Exercise brief — Print every entry below exactly, leaving out the pictures.

Stored data —
════════════════════

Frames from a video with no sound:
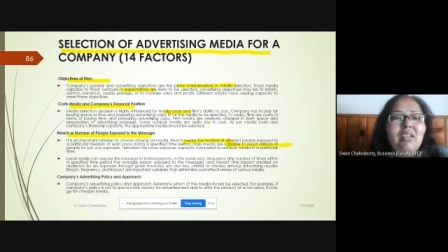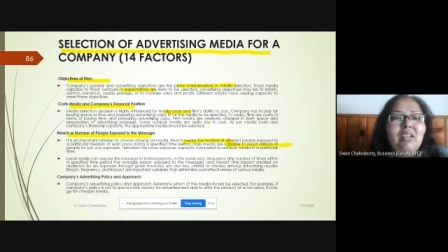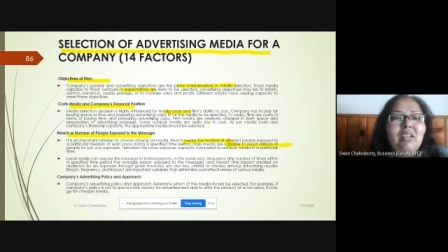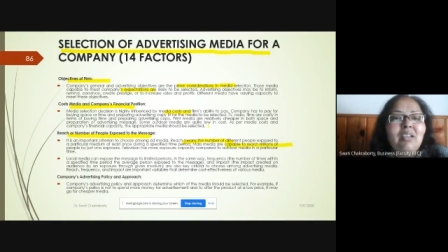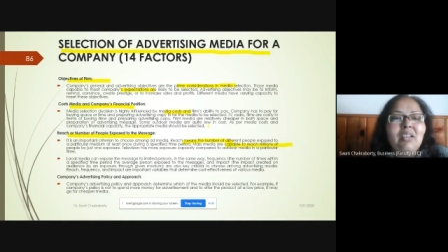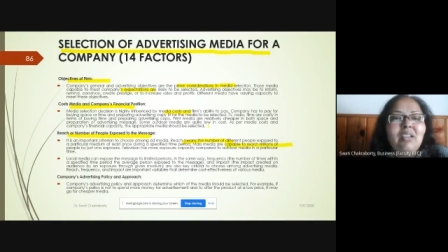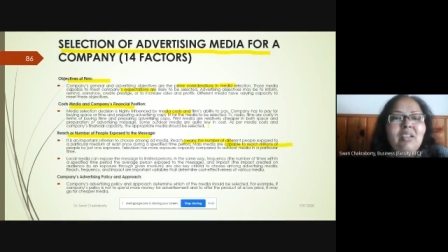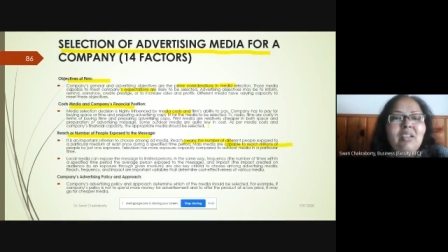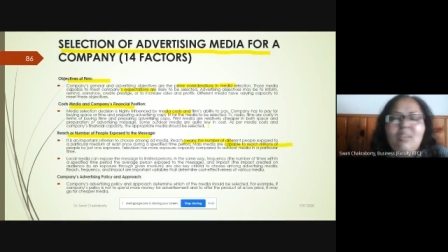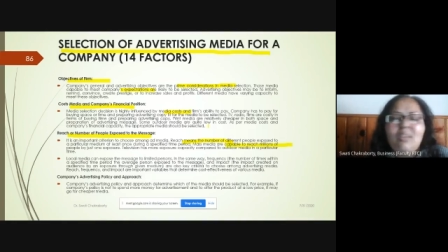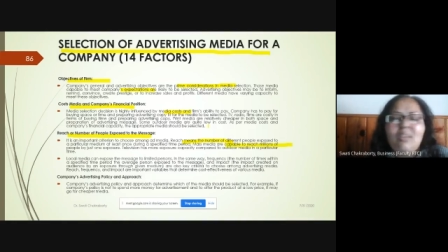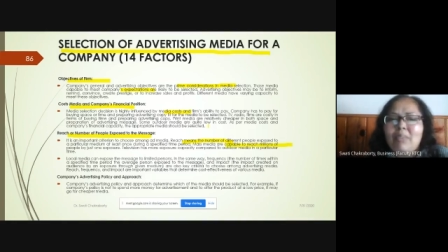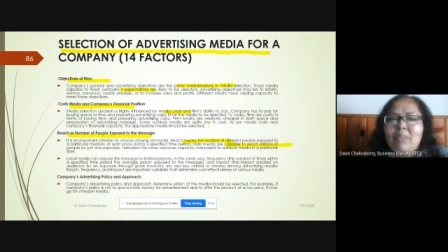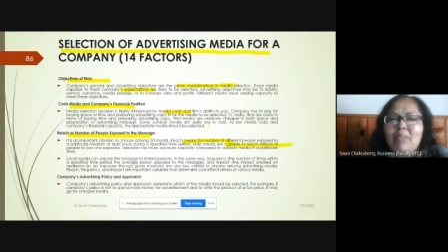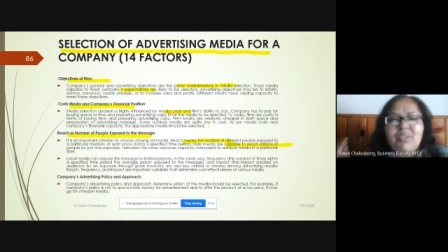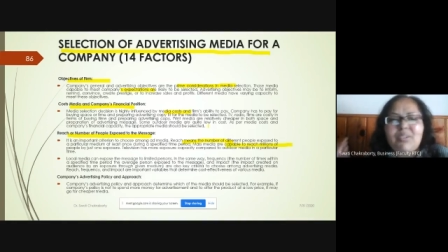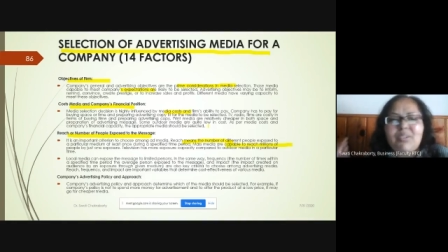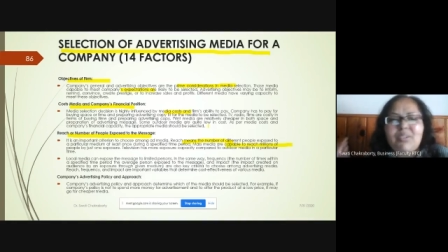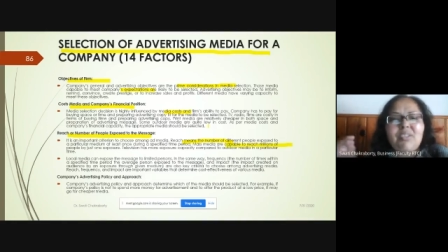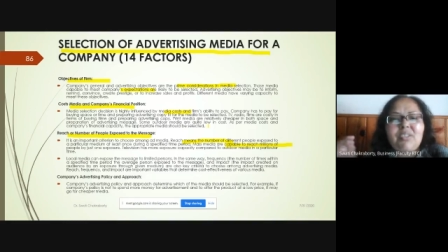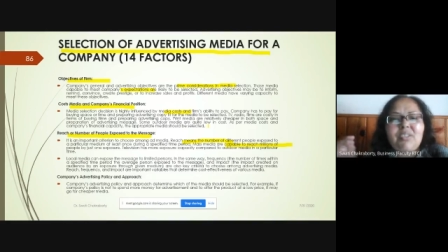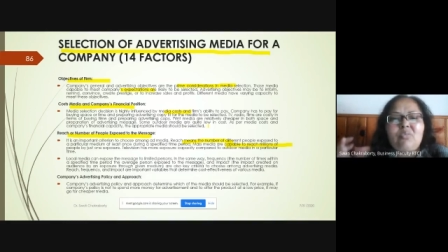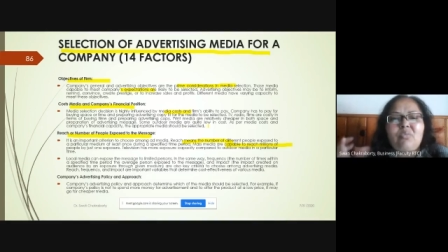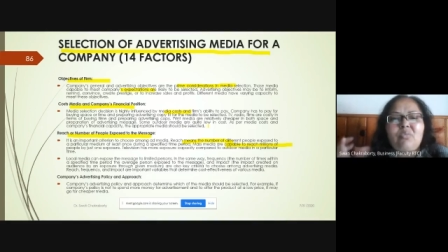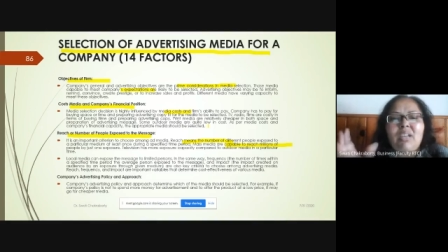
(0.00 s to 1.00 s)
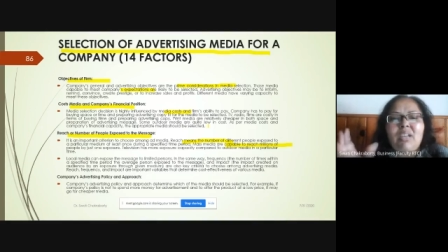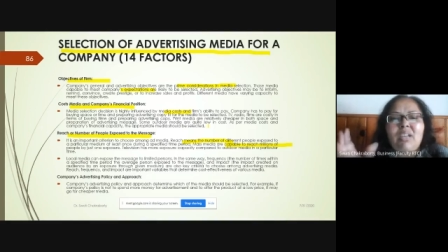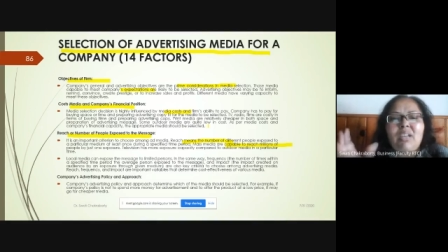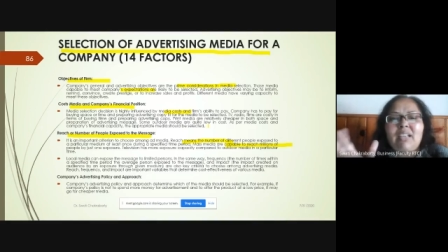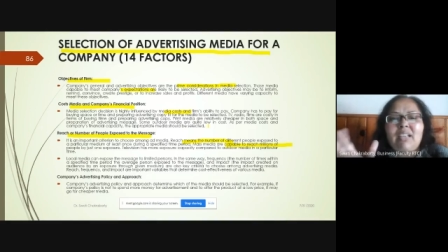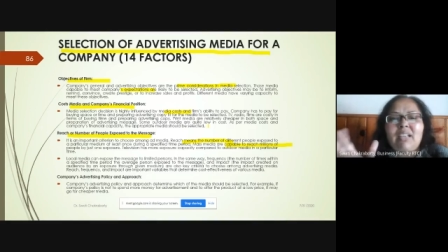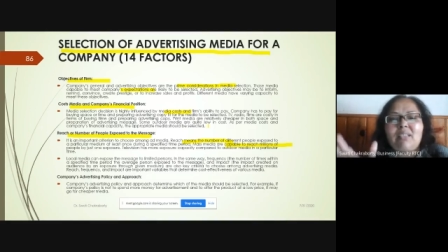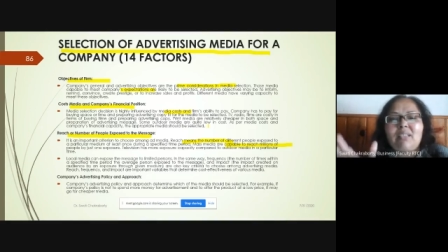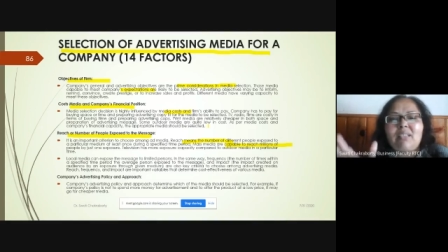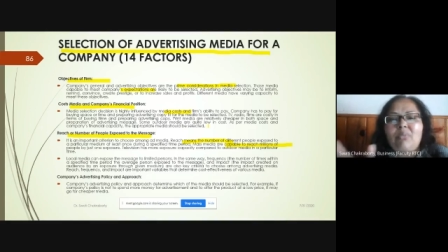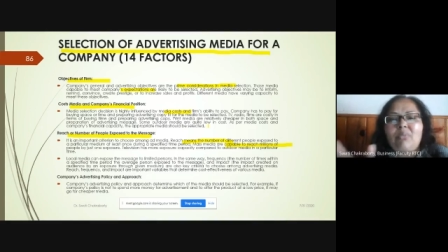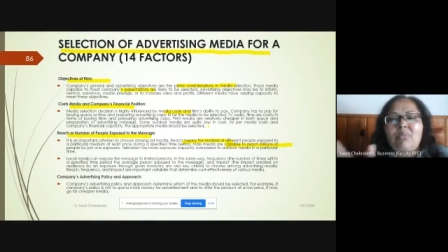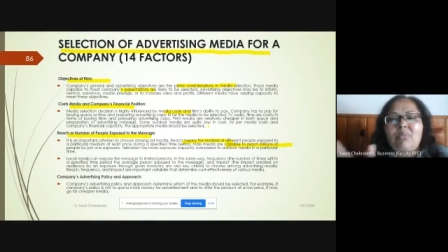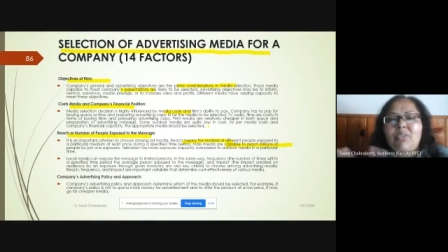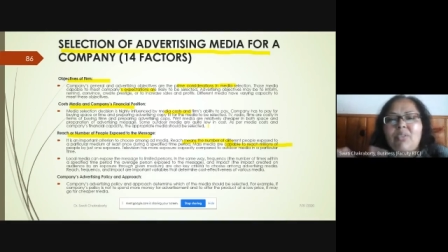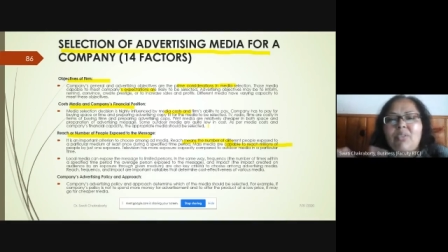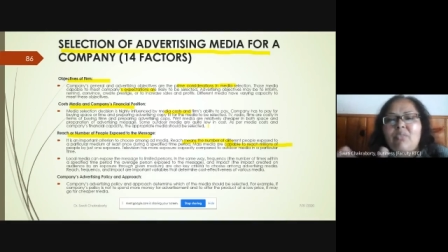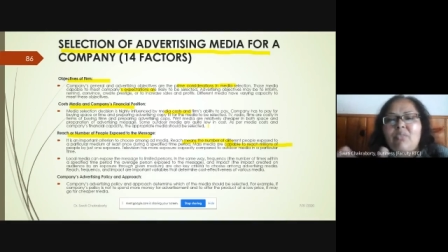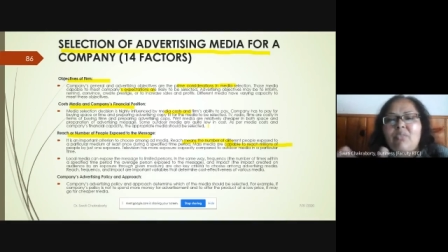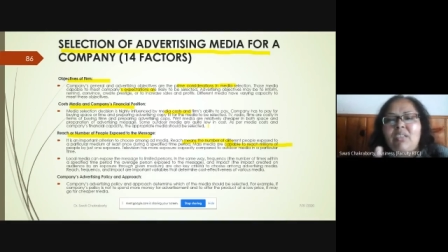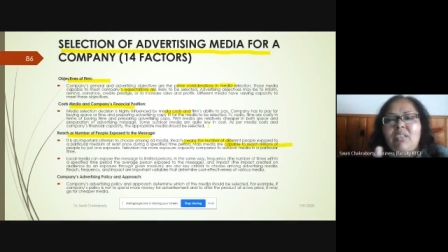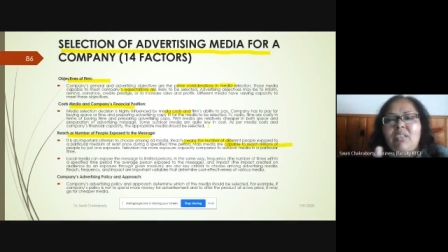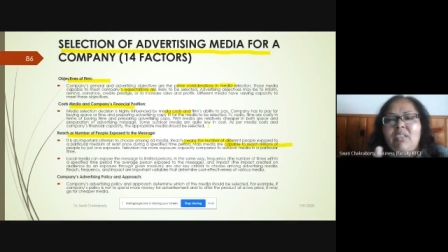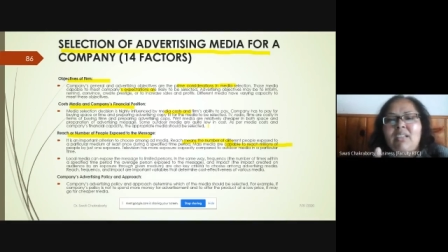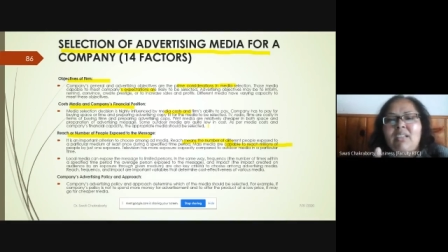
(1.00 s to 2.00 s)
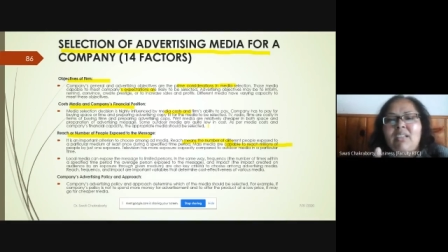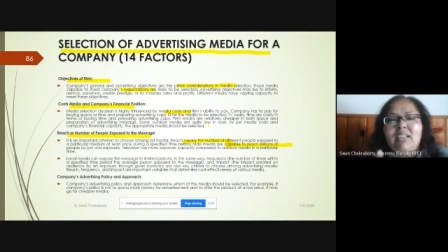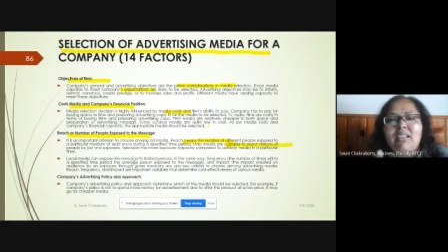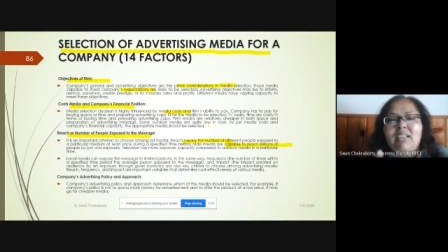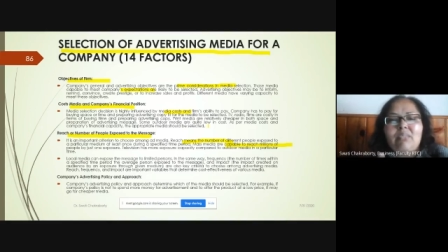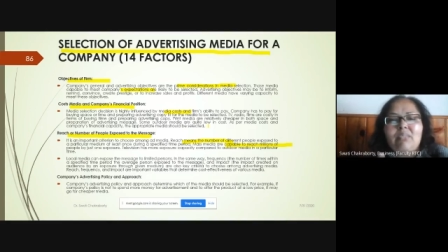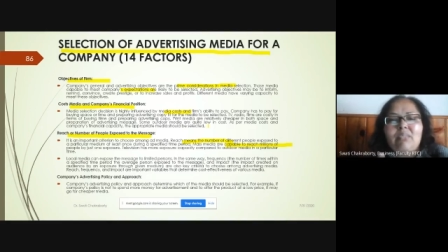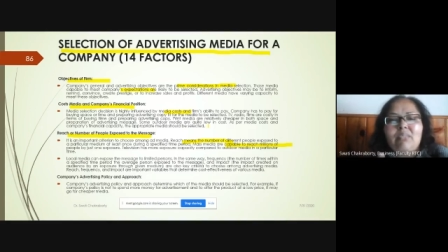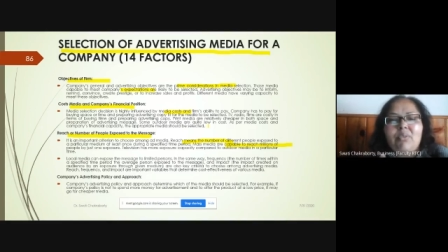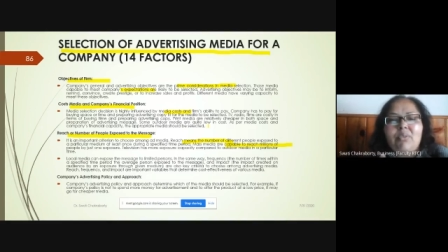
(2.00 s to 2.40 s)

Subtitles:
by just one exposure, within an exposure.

════════════════════

Exercise result —
Frames from a video with no sound:
(0.00 s to 1.00 s)
(1.00 s to 2.00 s)
(2.00 s to 2.40 s)

Subtitles:
by just one exposure, within an exposure.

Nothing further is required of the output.